Hadits ini menggambarkan bahwa pengenalan syariat dilakukan sejak dini untuk mengantisipasi pembangkangan terhadap aturan yang disyariatkan Allah Swt. Islam sudah preventif sejak dini. Apalagi dalam hal mendidik anak, sudah ada rambu-rambunya.
Mendidik anak dalam sistem sekarang memang harus ekstra kuat, tegas mengenalkan yang halal dan haram, jeli melihat peluang rusaknya moral dan harus ada filter yang kuat dari orangtua untuk menjaring paham-paham liberal yang disusupkan lewat berbagai media, seperti yang dipropagandakan kaum feminis.
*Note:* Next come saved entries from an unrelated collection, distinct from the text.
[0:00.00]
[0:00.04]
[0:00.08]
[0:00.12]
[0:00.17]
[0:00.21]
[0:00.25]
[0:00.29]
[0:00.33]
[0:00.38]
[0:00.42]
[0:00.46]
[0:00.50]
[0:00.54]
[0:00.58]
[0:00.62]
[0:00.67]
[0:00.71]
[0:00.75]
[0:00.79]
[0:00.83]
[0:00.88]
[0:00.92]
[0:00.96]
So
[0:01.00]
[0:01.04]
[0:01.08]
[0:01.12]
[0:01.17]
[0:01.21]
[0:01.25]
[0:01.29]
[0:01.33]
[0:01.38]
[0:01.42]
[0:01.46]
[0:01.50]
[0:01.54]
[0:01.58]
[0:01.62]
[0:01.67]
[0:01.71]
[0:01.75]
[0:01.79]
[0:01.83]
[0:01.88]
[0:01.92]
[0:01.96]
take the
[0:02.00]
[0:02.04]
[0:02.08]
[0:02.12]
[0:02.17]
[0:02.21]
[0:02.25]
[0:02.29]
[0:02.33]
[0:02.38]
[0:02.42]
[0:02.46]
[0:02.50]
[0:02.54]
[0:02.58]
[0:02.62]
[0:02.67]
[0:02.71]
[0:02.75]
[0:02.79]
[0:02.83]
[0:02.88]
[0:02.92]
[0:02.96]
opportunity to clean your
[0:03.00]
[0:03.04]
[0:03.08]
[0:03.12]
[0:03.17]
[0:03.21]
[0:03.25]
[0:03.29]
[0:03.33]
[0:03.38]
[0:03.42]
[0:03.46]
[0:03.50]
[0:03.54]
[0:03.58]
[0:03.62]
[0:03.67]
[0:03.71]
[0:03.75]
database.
Produk sistem sekuler bisa dilihat pada remaja hari ini, mereka amat biasa meninggalkan sunnah, berinteraksi keblabasan dengan lawan jenis dan akrab dengan segala bentuk kebebasan.
Maka menjadi ibu yang ingin mengantarkan anaknya ke surga, haruslah cerdas. Membekali diri dengan ilmu yang memadai agar mampu membiasakan syariat sejak dini, memproteksi anak dari paham-paham sekuler liberalisme, membentenginya dari ideologi yang rusak dan mendoakannya tiada henti. Seorang ibu sangat berperan membentuk perilaku dan sikap anak, maka belajar agama secara intensif menjadi keniscayaan untuk mencetak anak seharga surga.